その際に必要なになるのが「修飾」です。修飾とは、文法で、ある語句が他の語句の意味を限定したり詳しくしたりすること。情報を付加することで、そのサービスの特徴がソリッドに浮き立ってくるわけです。
具体的には「“リーズナブルな”食品の定期便サービス」とか「“安心・安全な”食品の定期便サービス」というようなもの。このように、「モノ・コト」を文章で伝えようとするとき、その特徴を伝える「修飾語」は欠かせません。では、あるモノを形容するとして、複数の修飾語を使いたい場合、みなさんはその順序をどう決定しますか?重要度? 読みやすさ? いえ、違います。修飾語の順序を決めるルールはざっくり2つ。そのルールだけ知っておけば、修飾語の順番を間違えて、わかりにくい文章になってしまう事態を防げます。難しいことはありません。キーワードは、2つの「大→小」。きっと、本稿読者の皆様は、無意識的に修飾の順番を整え、文章を構築しているはず。しかし、基本的なルールさえ知っておけば、逆にそのルールから逸脱した印象的な文章を構築することも可能になります。

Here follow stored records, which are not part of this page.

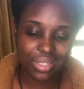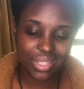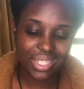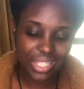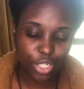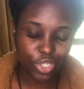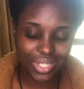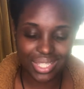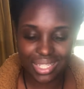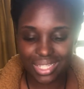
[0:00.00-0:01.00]
this energy
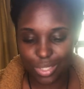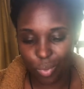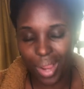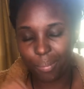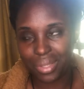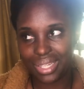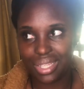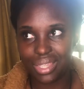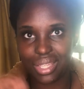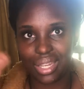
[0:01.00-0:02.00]
sits right
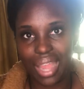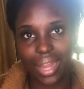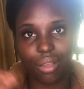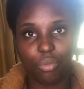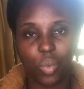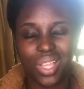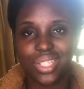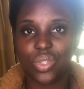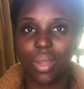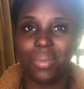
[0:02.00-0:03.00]
beneath the Knight of
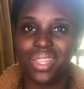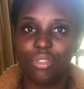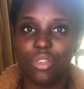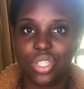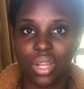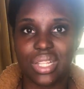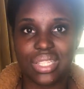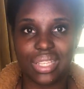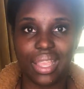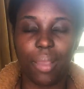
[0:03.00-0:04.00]
Wands, so I believe you're starting
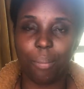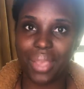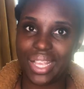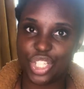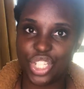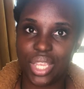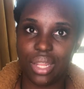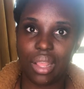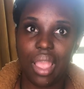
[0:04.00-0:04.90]
to get impatient.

大きく分けてルールは2つ形容はグッとわかりやすくなる
「赤いリンゴ」「豪華なドレス」。一つの名詞に一つの形容、これはなんら問題ありません。難しいのは、複数の修飾語が付くケースです。例えば3つ形容があるとどうでしょう。「商業施設とオフィスが一体となった」「22階建ての」「台東区上野にある」を、「ビル」に掛けて説明するとしたら、どんな順番が適切でしょうか。

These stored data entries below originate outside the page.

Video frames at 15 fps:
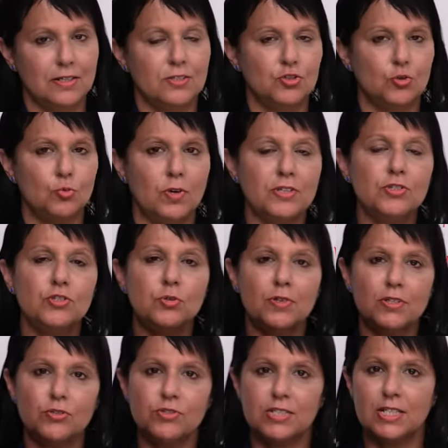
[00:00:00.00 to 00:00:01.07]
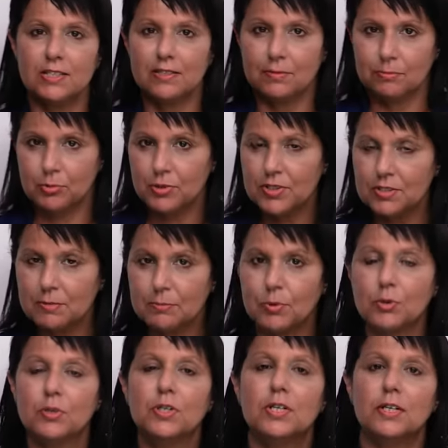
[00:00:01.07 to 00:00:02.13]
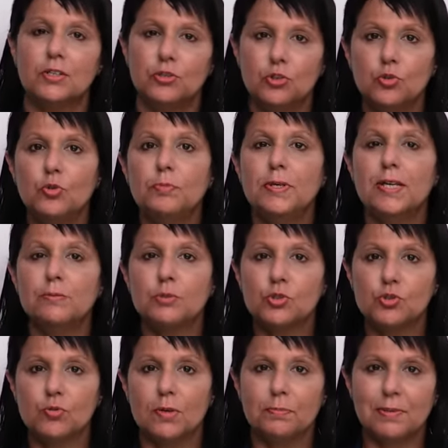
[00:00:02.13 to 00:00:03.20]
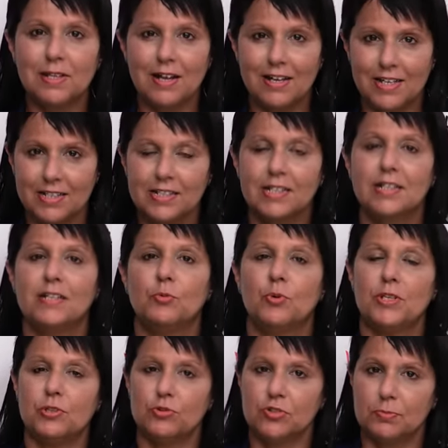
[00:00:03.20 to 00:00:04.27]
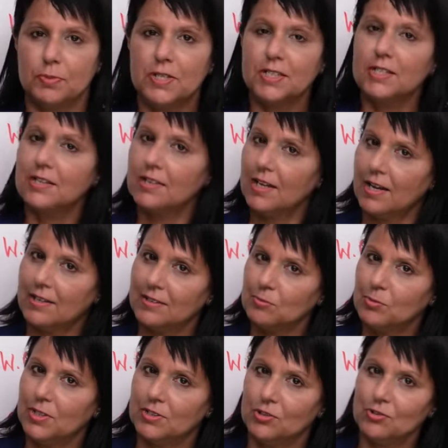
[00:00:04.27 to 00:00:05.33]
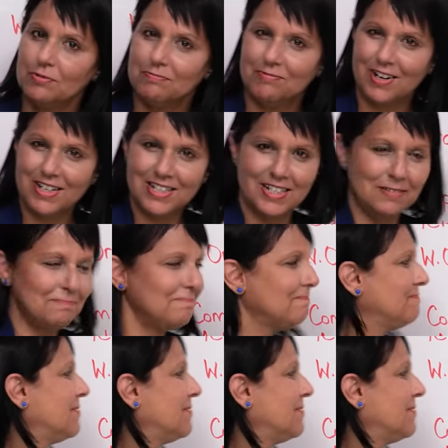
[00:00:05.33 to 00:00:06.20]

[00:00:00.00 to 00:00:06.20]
So once you understand the principle, you will be able to apply it when you're speaking and when you're writing.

【悪い例】商業施設とオフィスが一体となった22階建ての台東区上野にあるビルで、私は働く。
【良い例】台東区上野にある商業施設とオフィスが一体となった22階建てのビルで、私は働く。
悪い例はそのまま配置。良い例は、3つの形容をマクロ視点からミクロ視点へ、テーマの大きさ順に並べています。これで80点、かなりわかりやすいと思います。ただ、このままでは「商業施設」だけが「台東区上野にある」と誤読されるリスクがまだ少し残ります。その回避手段は「読点」。「台東区上野にある、商業施設とオフィスが一体となった22階建てのビルで、私は働く」。この「、」により、「台東区上野にある」が修飾する語句が、その先の「ビル」に転換されたわけです。
では次。「万年筆」に、「黒い」「父親から譲り受けた」「モンブラン製の」を使って形容してみましょう。
【悪い例】モンブラン製の父親から譲り受けた黒い万年筆が、私の宝物だ。
【良い例】父親から譲り受けたモンブラン製の黒い万年筆が、私の宝物だ。
これはシンプルです。長い修飾から短い修飾へ、修飾句の長さ順に並べただけ。これで文章はシャープになります。悪い例は毎日モンブランケーキしか食べていない父親のことを、「モンブラン製の父親」と呼んでいるようですね。では、この「長短」ルールに先の例を当てはめてみるとどうでしょう。
【悪い例】商業施設とオフィスが一体となった台東区上野にある22階建てのビルで、私は働く。
わかります。わかりますが、やはり「小さい視点」のあとに台東区上野という「大きなテーマ」が続いているのが落ち着かない。つまり、「マクロ→ミクロ」のほうが「長い→短い」よりも上位レギュレーションであるとお考え下さい。
さて。「本誌の編集長は岡さんです」。この文章の「岡さん」に次の修飾を加えましょう。「責任感のある」「部下からも上司からもものすごく受けが良い」「美男子の」が選択肢。いかがでしょう? 答えは、「まずこれら修飾の妥当性から見直そう」です。